A mudança da natureza e do regime jurídico do espaço marítimo intencionado quando ele deixa de integrar a Área e se incorpora ao território do Estado costeiro como PC estendida, ou seja, quando ele passa de patrimônio comum da humanidade e se torna patrimônio estatal sob jurisdição nacional ocorre, como já sublinhado, se dará, na forma do artigo 76 (9) da CNUDM. É com o depósito junto ao Secretário Geral das Nações Unidas pelo Estado costeiro de todos os mapas e informações pertinentes que descrevam definitivamente os limites exteriores da sua PC, conforme as recomendações da CLPC, a fim de que ele dê a devida publicidade a esses documentos, que o processo de submissão em tela se exaure, resultando no reconhecimento internacional Plataforma Continental estendida para além das 200 milhas marítimas.

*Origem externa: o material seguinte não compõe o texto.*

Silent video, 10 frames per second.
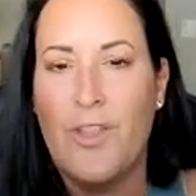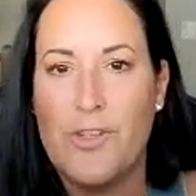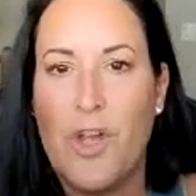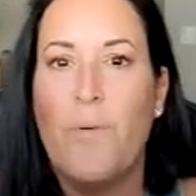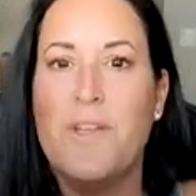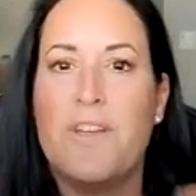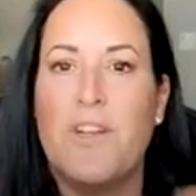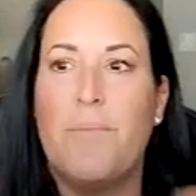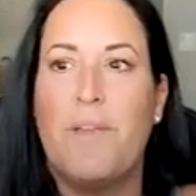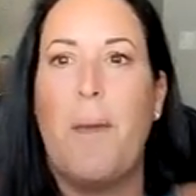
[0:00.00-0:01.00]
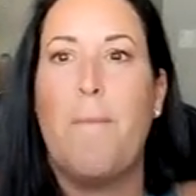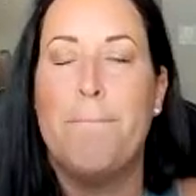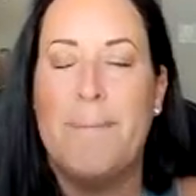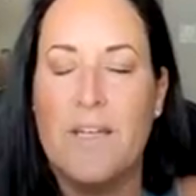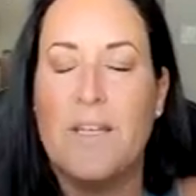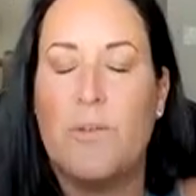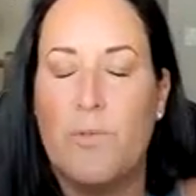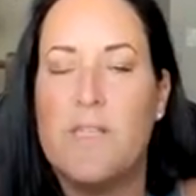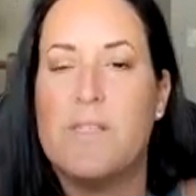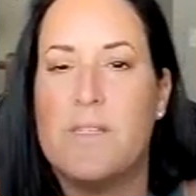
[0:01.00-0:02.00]
there's always going to be a million
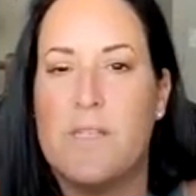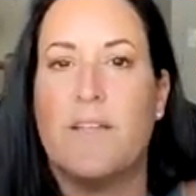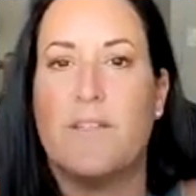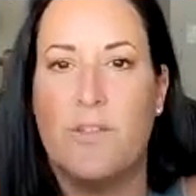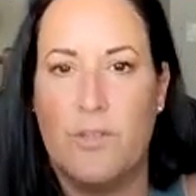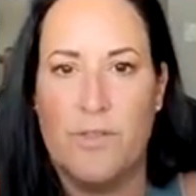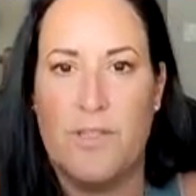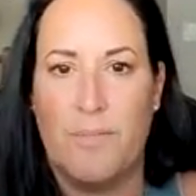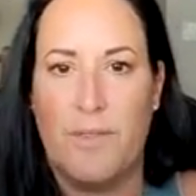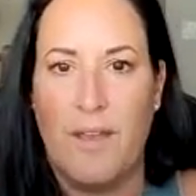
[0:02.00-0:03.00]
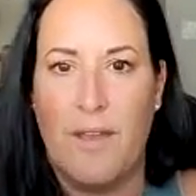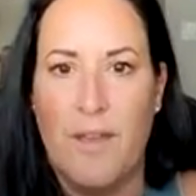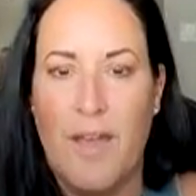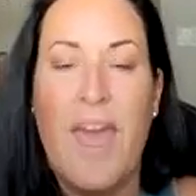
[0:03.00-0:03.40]
reasons not to do something,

Esse entendimento é corroborado pelo Tribunal de Internacional para o Direito do Mar, como expressado na sua decisão no Caso da Disputa relativa à delimitação da fronteira marítima entre Bangladesh e Myanmar na Baía de Bengala em 2012:
Assim, a tese apresentada no início desse estudo mostra-se questionável. Como demonstrado, seus argumentos não resistem a uma interpretação sistemática da CNUDM. Ao instar pela unilateralidade declarativa, o próprio enunciado da tese se opõe à eficácia dos propósitos, aos objetivos e ao espírito da CNUDM. Ademais, seus argumentos ignoram os poderes e funções da CLPC, além de sugerirem a violação das obrigações pacta sunt servanda e da boa-fé moldadas na Convenção de Viena sobre o Direito dos Tratados.
Por fim, não resta dúvida que o Estado costeiro pode e deve exercer seus direitos de soberania, contudo, ele modular o seu exercício de acordo com o Direito Internacional.